PEP 682: Format Specifier for Signed Zero

belm0 · February 9, 2022, 12:14am

Abstract

Though float and Decimal types can represent signed zero, in many fields of mathematics negative zero is surprising or unwanted – especially in the context of displaying an (often rounded) numerical result. This PEP proposes an extension to the string format specification allowing negative zero to be normalized to positive zero.

Example

>>> x = -.00001
>>> f'{x:z.1f}'
'0.0'

gpshead · February 9, 2022, 8:36am

Some suggestions: cover what, if anything, other languages provide for formatting floats in such a manner. The answer to that may well be “nothing”; if so explicitly state that. Your Motivation section hints at that. I suggest saying it directly. List what other languages you have looked at. Python doing this could influence other languages to do the same. A win for everyone.

Are there any alternatives to z that you considered? If so add a rejected alternatives list with reasons.

z is allowed for numerical types other than integer

This could be a confusing restriction. I suggest allowing it for all numeric types. Otherwise people must convert potentially unknown number types into a float to avoid z raising a ValueError.

I also suggest at least considering how this could be done in % formatting even if doing so winds up rejected. logging uses that. In C99 printf a z already has meaning as a specifier for size_t, but a symbol such as _ as a no -0 sign flag might work.

If done, there is some value in being consistent between what python format and % format do for this, defining it for % today instead of picking up another inconsistent way in the future could save pain.

Has anyone proposed negative 0 sign elision within a future C standard printf?

A potential downside to doing it in % formatting is if C ever does change and decides to go another way we’d be long term inconsistent with that.

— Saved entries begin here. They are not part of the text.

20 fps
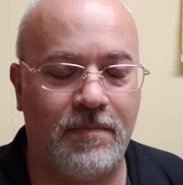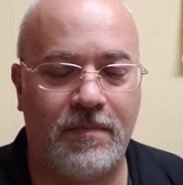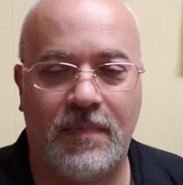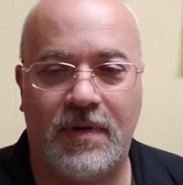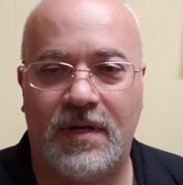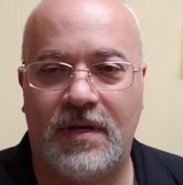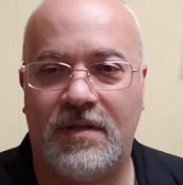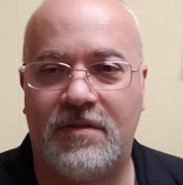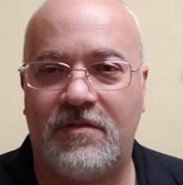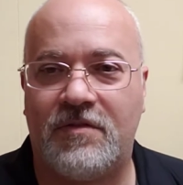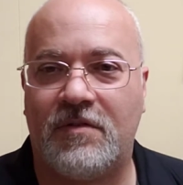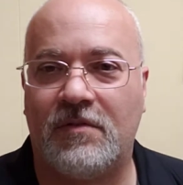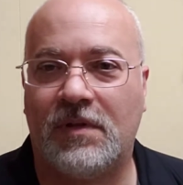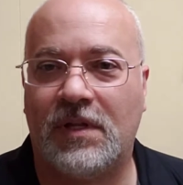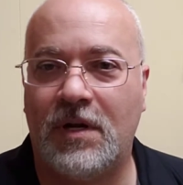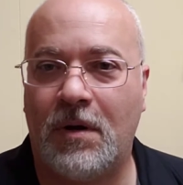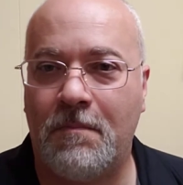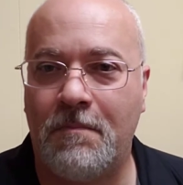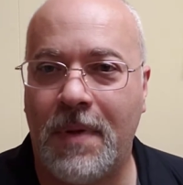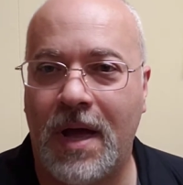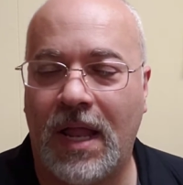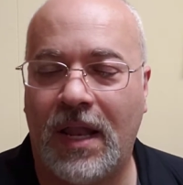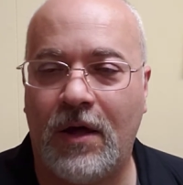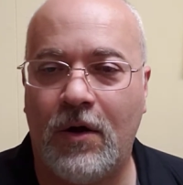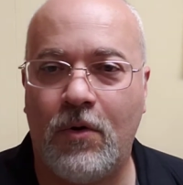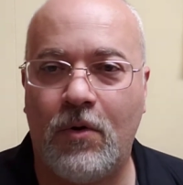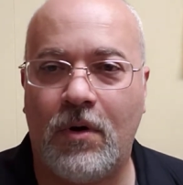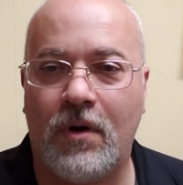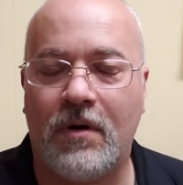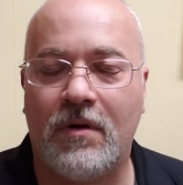It's a little
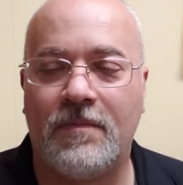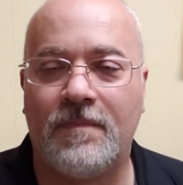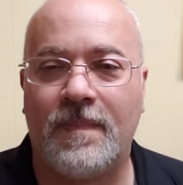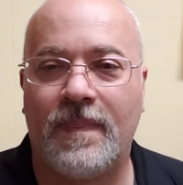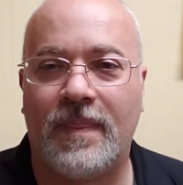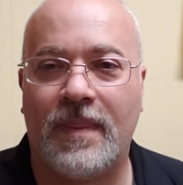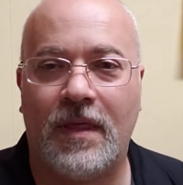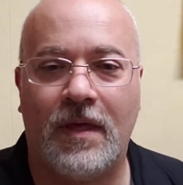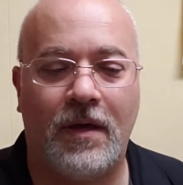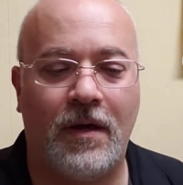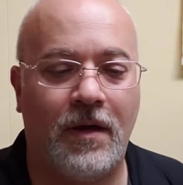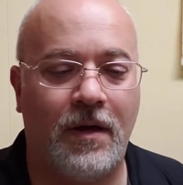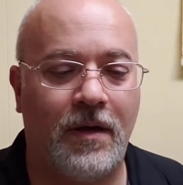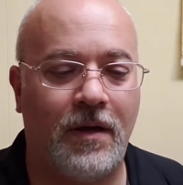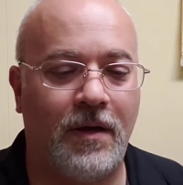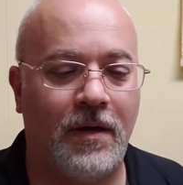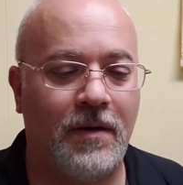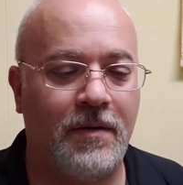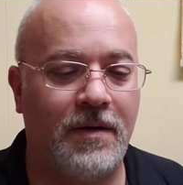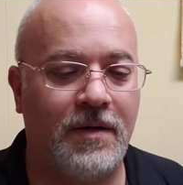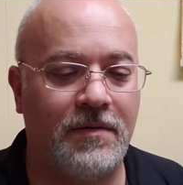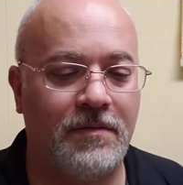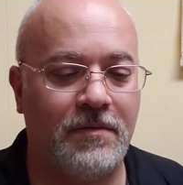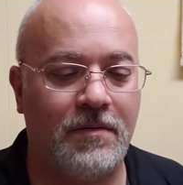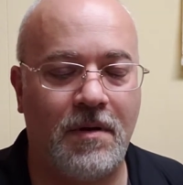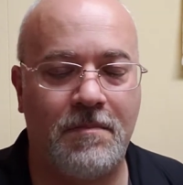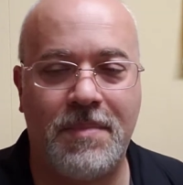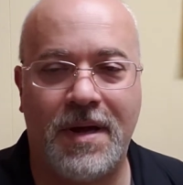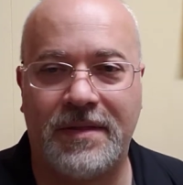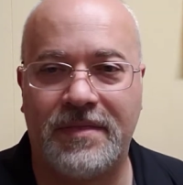mellower in
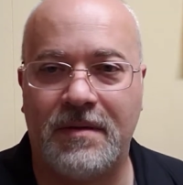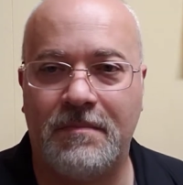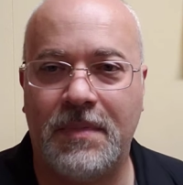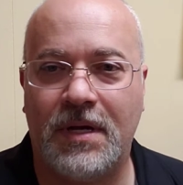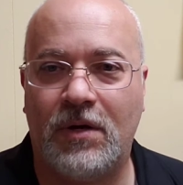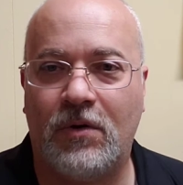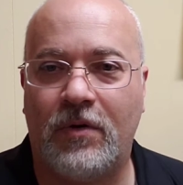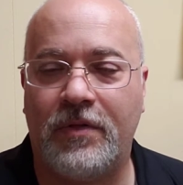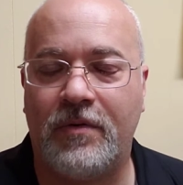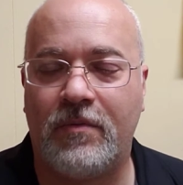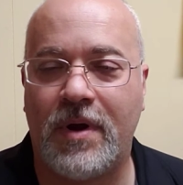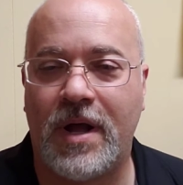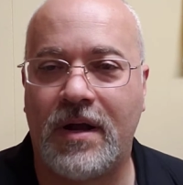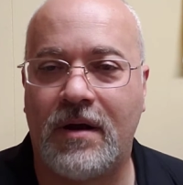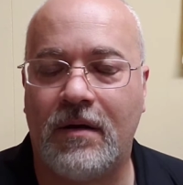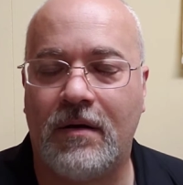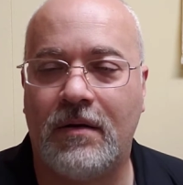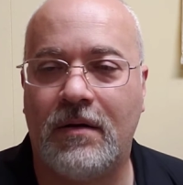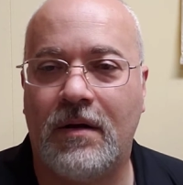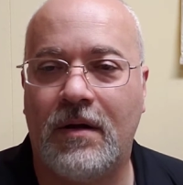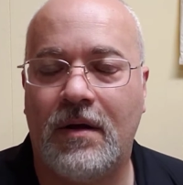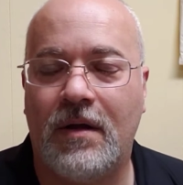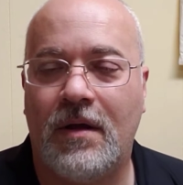about the middle of the record,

belm0 · February 9, 2022, 10:42am

Thank you-- good suggestions.

cover what, if anything, other languages provide for formatting floats in such a manner. The answer to that may well be “nothing”; if so explicitly state that. Your Motivation section hints at that. I suggest saying it directly. List what other languages you have looked at. Python doing this could influence other languages to do the same.

Here’s what’s written now:

To date, there doesn’t appear to be other widely-used languages or libraries providing such a formatting option for negative zero. However, the same z option syntax and semantics has been proposed for C++ std::format().

I’m not aware of anything providing this option, and the author of the C++ proposal apparently wasn’t either. If someone is aware of a language or library with such an option, do let us know…

There was a survey by Rust devs checking which languages propagate or suppress negative 0 (-0.0 should format with a minus sign by default · Issue #1074 · rust-lang/rfcs · GitHub). If some language offered it as a formatting option I expect they would have noted it.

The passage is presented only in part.